◆ Instructions for the task
Repeat each entry word for word. Leave any images out of the copy.

*-*-*

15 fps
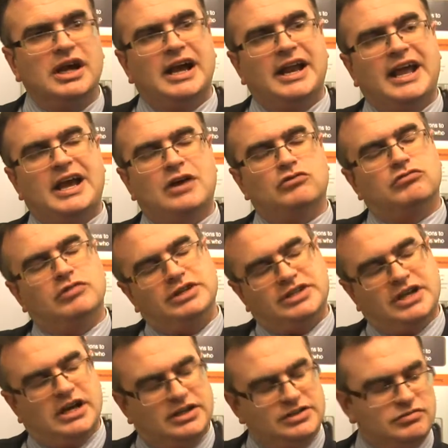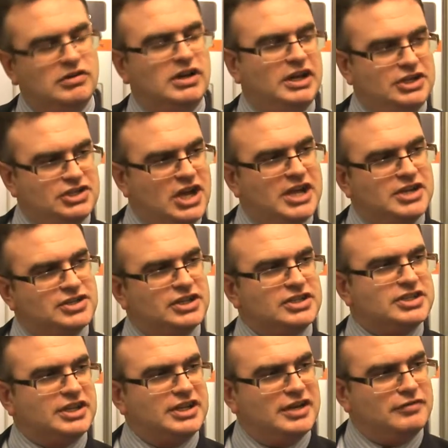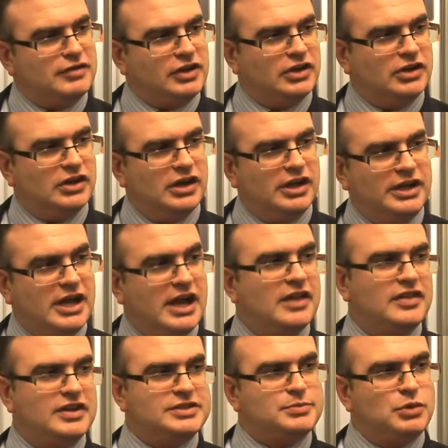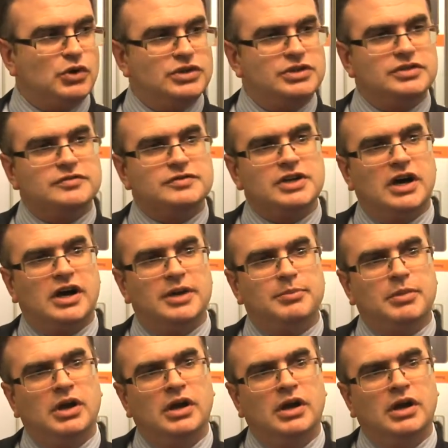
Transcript: and how retail is really changing significantly mm -hmm. at this point of time.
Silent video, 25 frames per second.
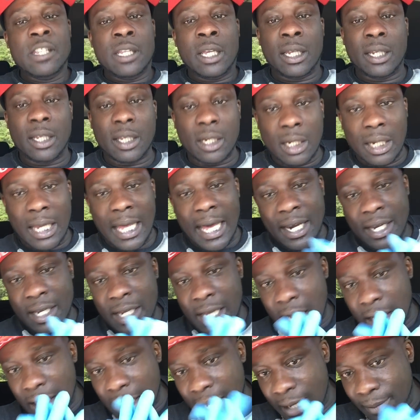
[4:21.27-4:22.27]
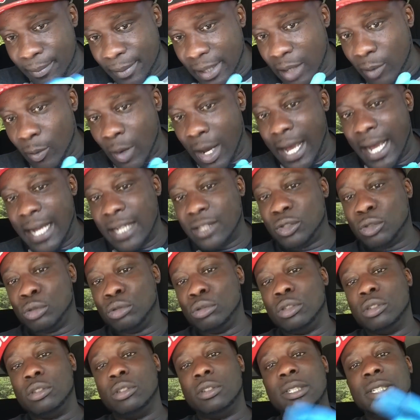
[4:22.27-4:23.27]
And then a lot of y'all are like, man, why are you
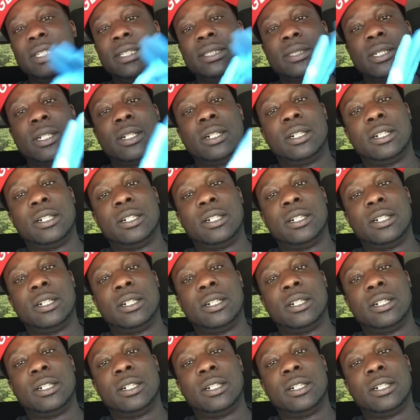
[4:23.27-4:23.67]
doing this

*-*-*

◆ Response for this exercise
15 fps
Transcript: and how retail is really changing significantly mm -hmm. at this point of time.
Silent video, 25 frames per second.
[4:21.27-4:22.27]
[4:22.27-4:23.27]
And then a lot of y'all are like, man, why are you
[4:23.27-4:23.67]
doing this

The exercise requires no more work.